Surely you have already used some IA LLM model, either chatgpt, gemini or those used to generate images such as Dall-E or OpenArt. But if you have not only used them, you have also compared them and among the candidates were deepseek, China and open and free and … you will have realized that, At least, it is equally efficient as giants such as Google (Gemini) and OpenAi (Chatgpt). But it is probably superior. And now we know the reason.

Those responsible for the Chinese reasoning model, Deepseek-R1 have revealed the deep science that supports their training. And they have done it big: in a study Posted in Nature. The authors, led by Wenfeng Liang, show how they used rewards to train their R1 model and solve problems, which has allowed to overcome some of the expensive computational and climbing barriers that make it difficult to teach AI models to reason as humans.

“Here we demonstrate that the reasoning skills of the LLM can be encouraged by pure reinforcement (AR) learning, eliminating the need for reasoning paths labeled by humans -explains the study -. The proposed ar framework facilitates the development of advanced reasoning patterns, such as self -reflection, verification and dynamic adaptation of strategies. Consequently, consequently, The trained model achieves higher performance in verifiable tasks such as mathematics, programming skills and Stem areassurpassing their trained counterparts by conventional supervised learning. ”

The reasoning, or the logical process of using existing knowledge and the new information to draw conclusions, is a cornerstone of human cognition. LLM models are based on something similar. The difference is that, While humans obtain information from experience, AI does it through our experience.

“This success depends largely on extensive demonstrations noted by humans, and the capacities of the models are still insufficient for more complex problems -adds the study -. This limits scalability and can introduce human biases into models training. Also. could limit the exploration of higher reasoning pathways beyond the capacities of the human mind

To overcome this barrier, Deepseek’s team used reinforcement learning to allow their LLM to develop reasoning skills through self -evolution. Reinforcement learning is a process in which learning is promoted by an agent or model that interacts with the environment through essay and error, so it receives penalties or rewards for certain actions. By applying it to a language model such as Deepseek, once the model generates an output in response to an indication, Receive feedback in the form of reward signals, which allows you to improve your answers. Almost like a “digital chuche”.

“Instead of explicitly teaching the model how to solve a problem, We simply provide adequate incentives and this autonomously develops advanced problem solving strategies”, Explain the authors.

This allowed them to avoid a supervised adjustment stage in the initial training of the model, where a database of ideal indications and responses written by humans is used to adjust the model.

The resulting Deepseek-R1 model, whose training still requires some human supervision, He achieved superior performance in mathematics and programming competences, surpassing his conventionally trained counterparts.

“This design choice originates in our hypothesis that human defined patterns can limit the exploration of the model, while learning by reinforcement can better encourage the appearance of new reasoning capabilities in the LLM”, Confirms the study.

The authors began using a learning process for reinforcement applied to their Deepseek-V3 base model, which allowed the resulting model, Deepseek-R1-Zero, to develop naturally “Drive and sophisticated reasoning behaviors.”

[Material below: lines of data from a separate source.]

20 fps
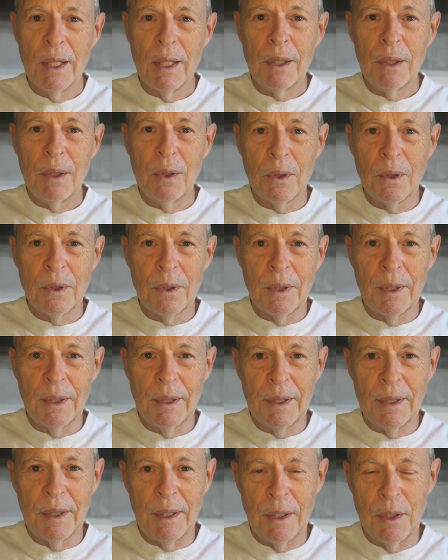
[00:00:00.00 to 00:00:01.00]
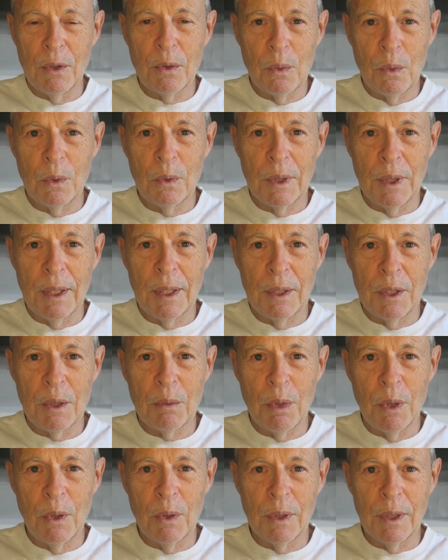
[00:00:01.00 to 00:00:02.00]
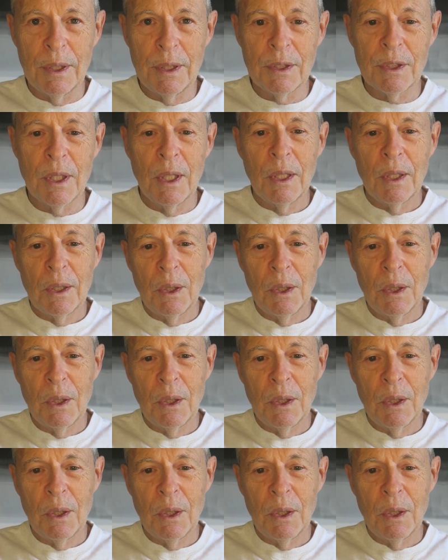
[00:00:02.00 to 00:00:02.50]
you're wounded and your brokenness,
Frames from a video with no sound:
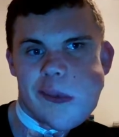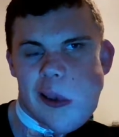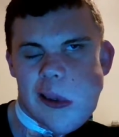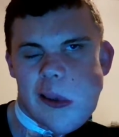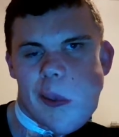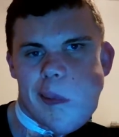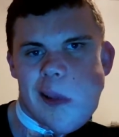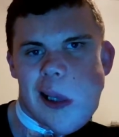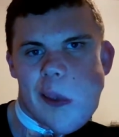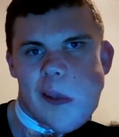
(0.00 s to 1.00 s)
noticeable
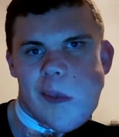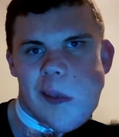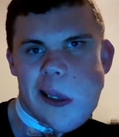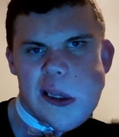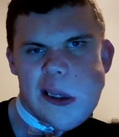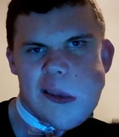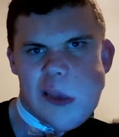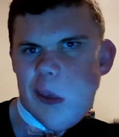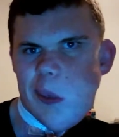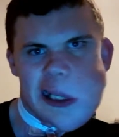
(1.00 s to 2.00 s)
problems with
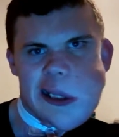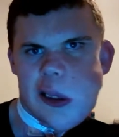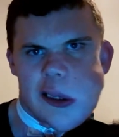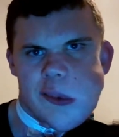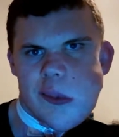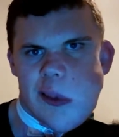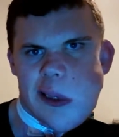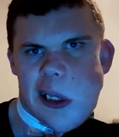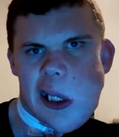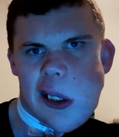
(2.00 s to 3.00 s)
it that I couldn't
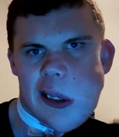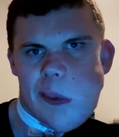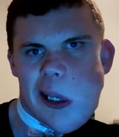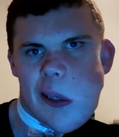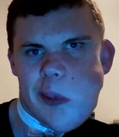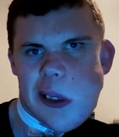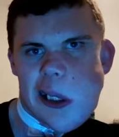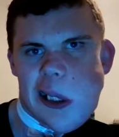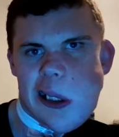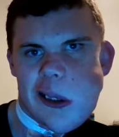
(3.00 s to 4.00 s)
really talk about
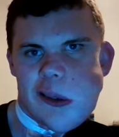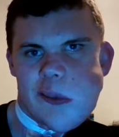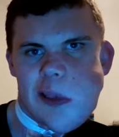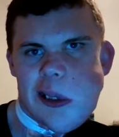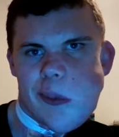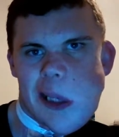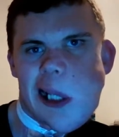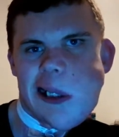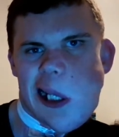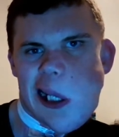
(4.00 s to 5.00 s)
because
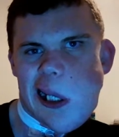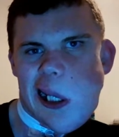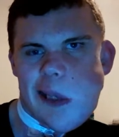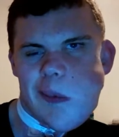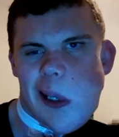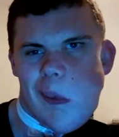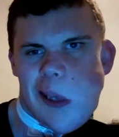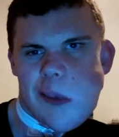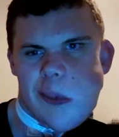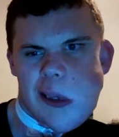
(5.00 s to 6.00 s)
I felt
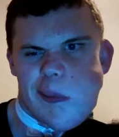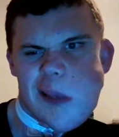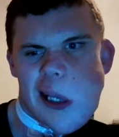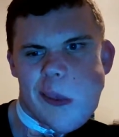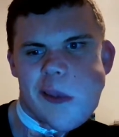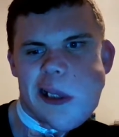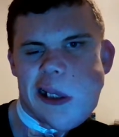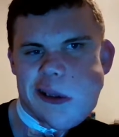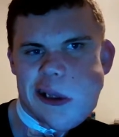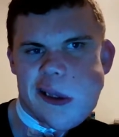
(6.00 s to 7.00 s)
like the problems
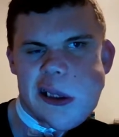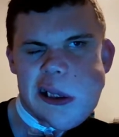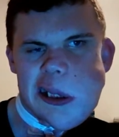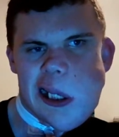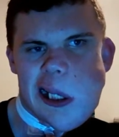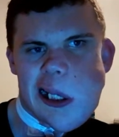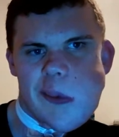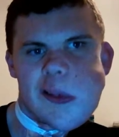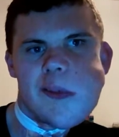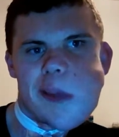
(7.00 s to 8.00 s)
I did
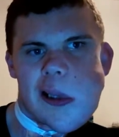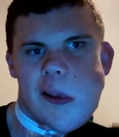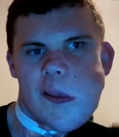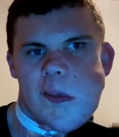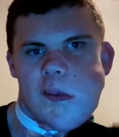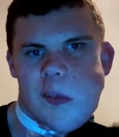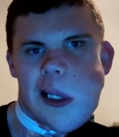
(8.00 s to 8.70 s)
have were both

Thanks to this, the Deepseek-R1-Zero model experienced an increase in its average score of approved from 15.6 % to 77.9 % During the training process, overcoming the precision of human participants.

Despite this, the Deepseek-R1-Zero model still faced challenges such as the mixture of languages, because it trained in several languages, including Chinese and English. This prompted the team to carry out additional training to develop the Deepseek-R1 model, which inherited the reasoning capabilities of its predecessor, while adjusting its behavior more to human preferences. This model reached a precision rate of 79.8 % EY experienced improvements in other programming and mathematics parameters.

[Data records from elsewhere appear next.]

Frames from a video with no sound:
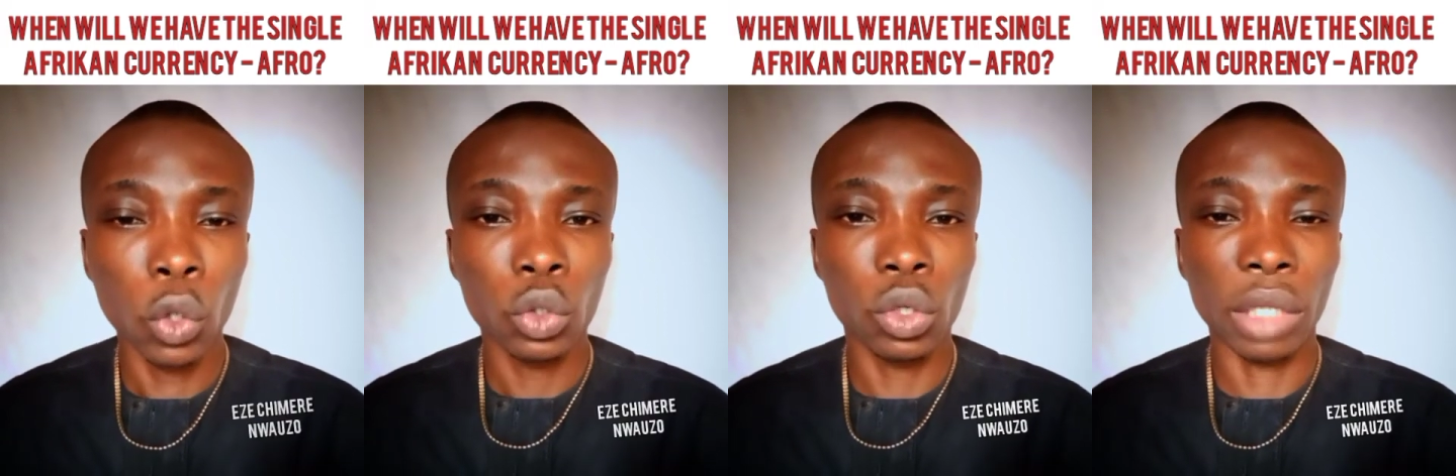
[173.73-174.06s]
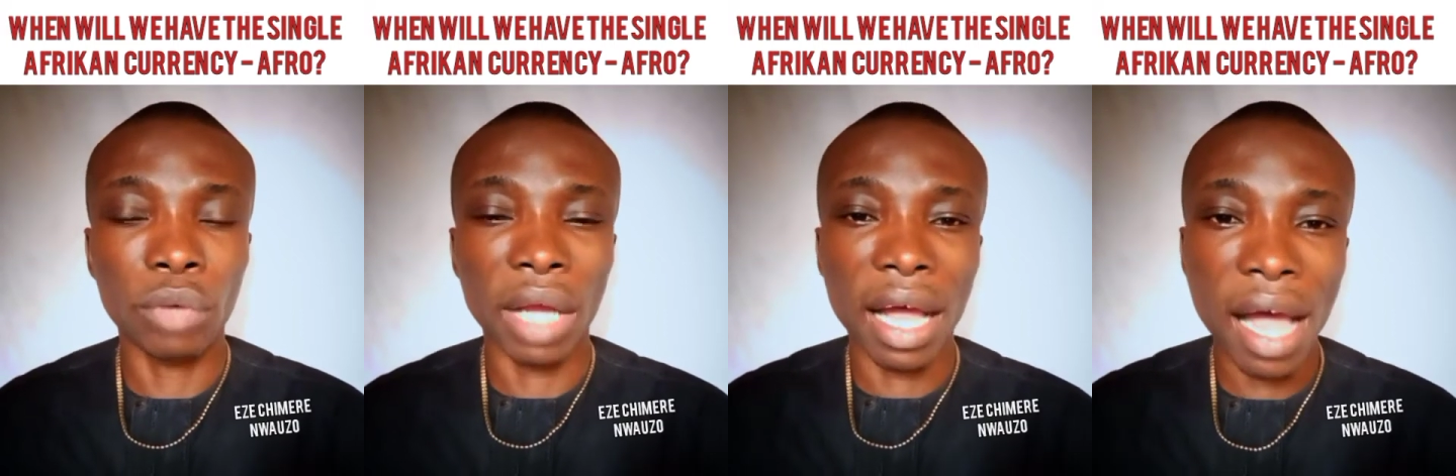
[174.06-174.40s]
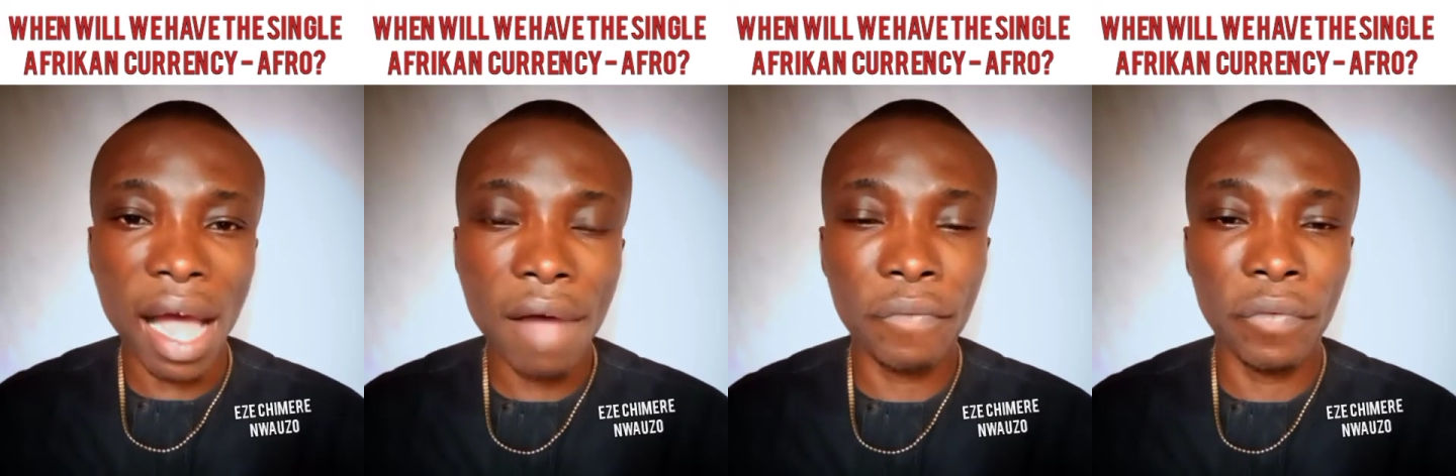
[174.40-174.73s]
so that we can
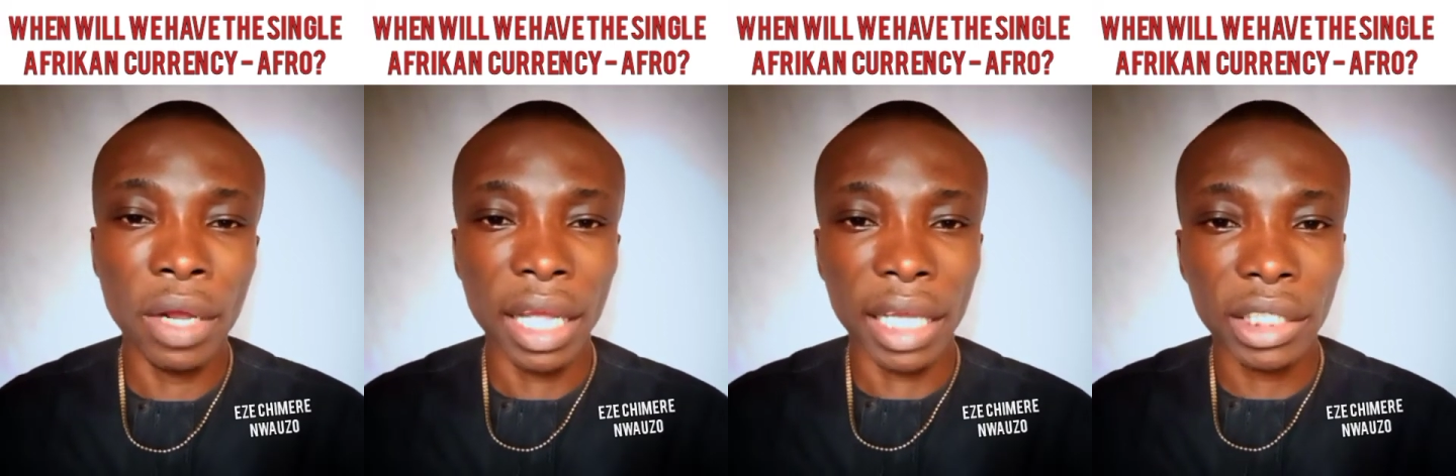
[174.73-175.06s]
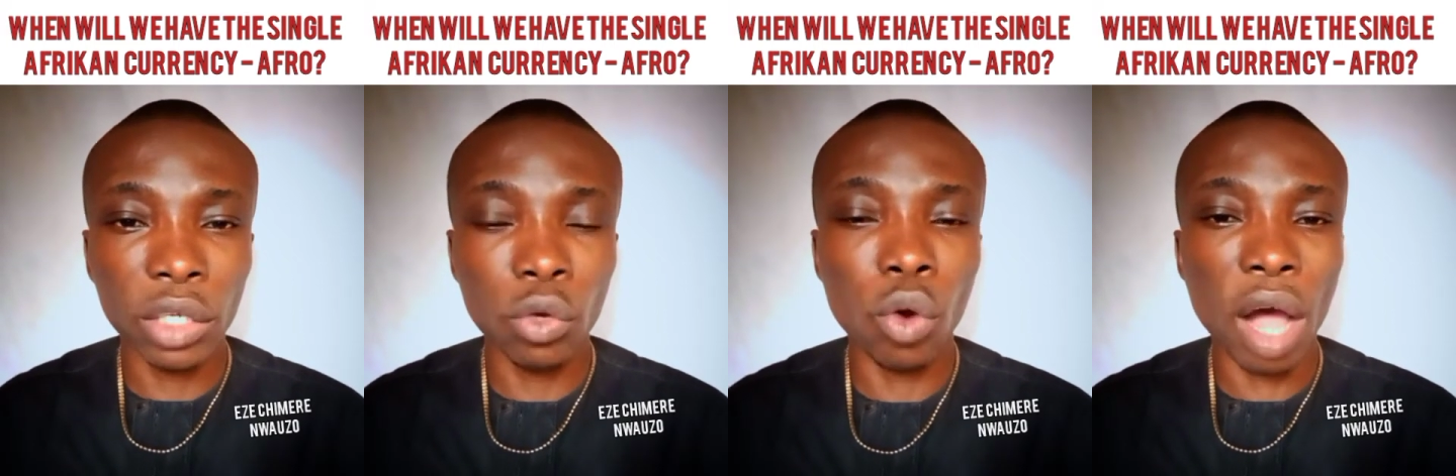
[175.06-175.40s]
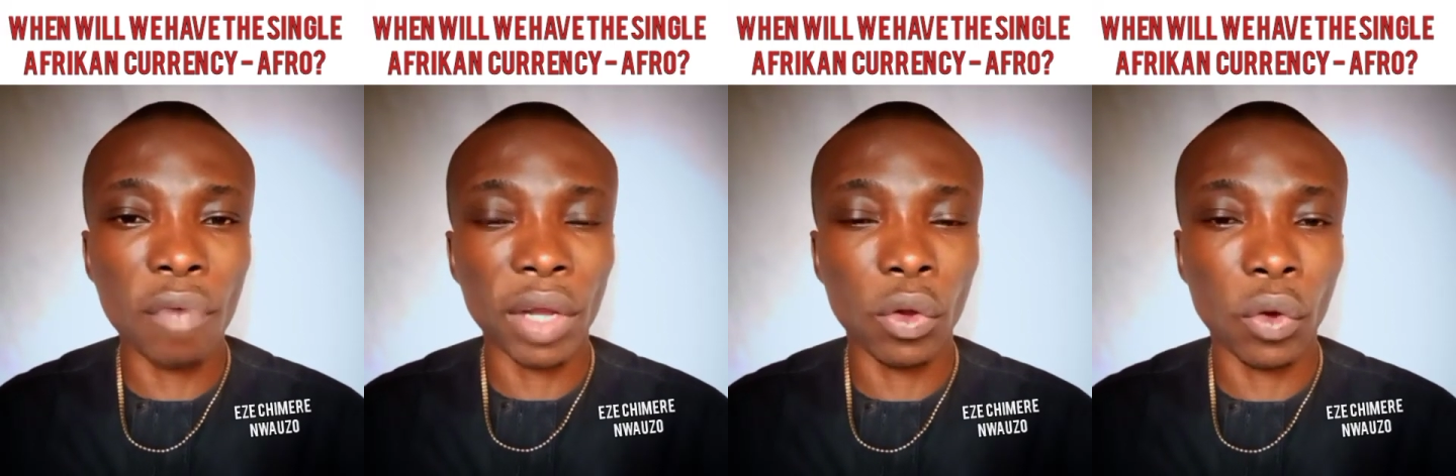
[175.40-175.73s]
have a single
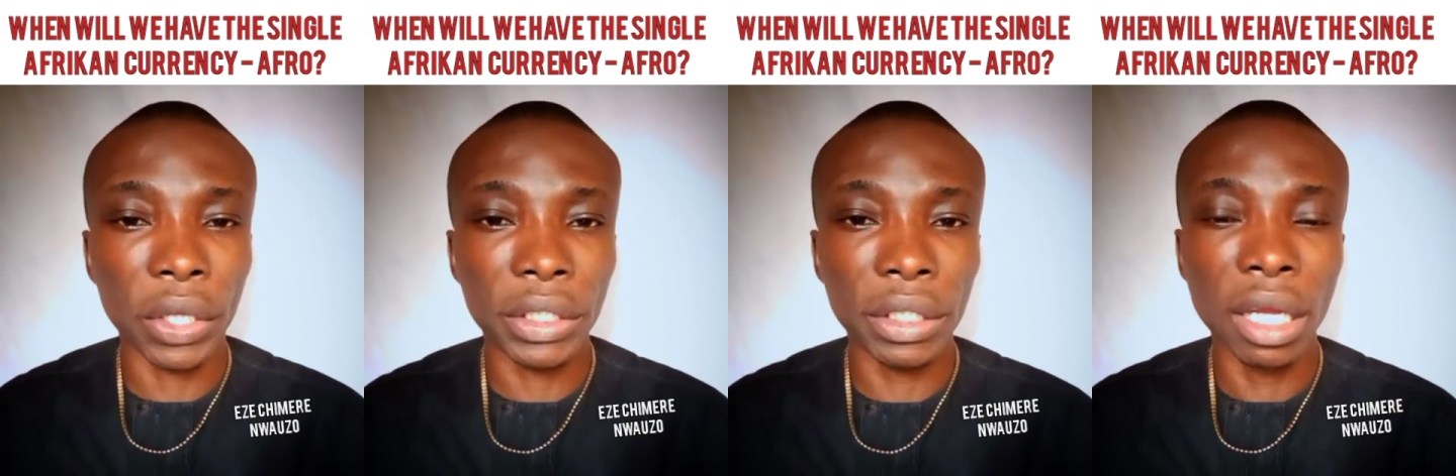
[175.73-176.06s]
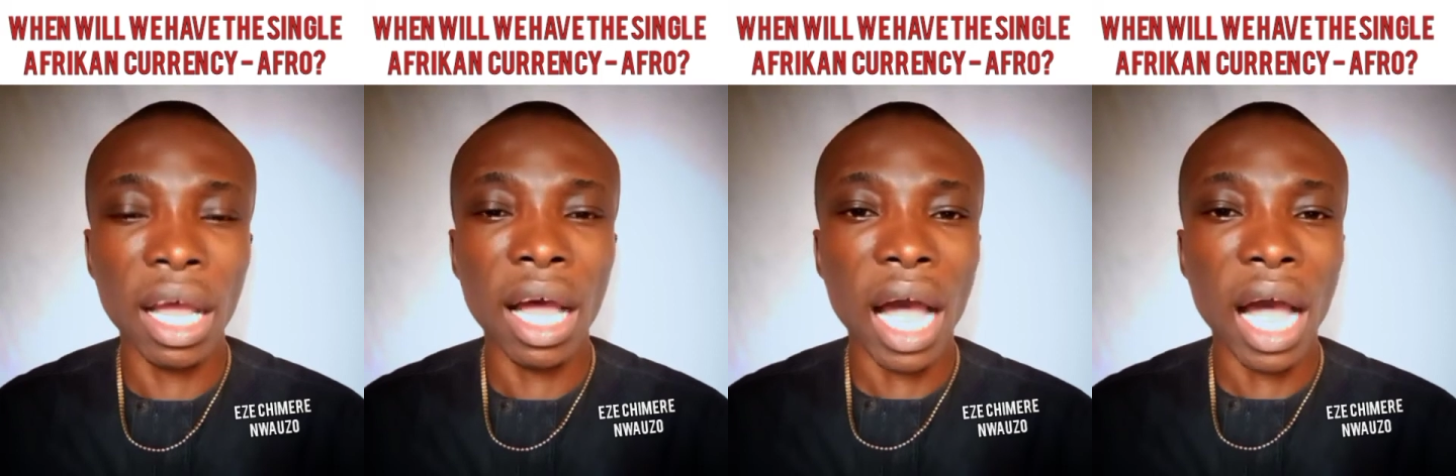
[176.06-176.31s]
African currency,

“This serves as a reminder of the Reinforcement learning potential to achieve higher levels of capacities in LLMracing the way for more autonomous and adaptive models in the future, ”conclude the authors.

Of course, they also clarify that the model still presents limitations that they hope to address in the future, including The impossibility of using external tools such as calculators to improve your performance and its scores in the software engineering parameters.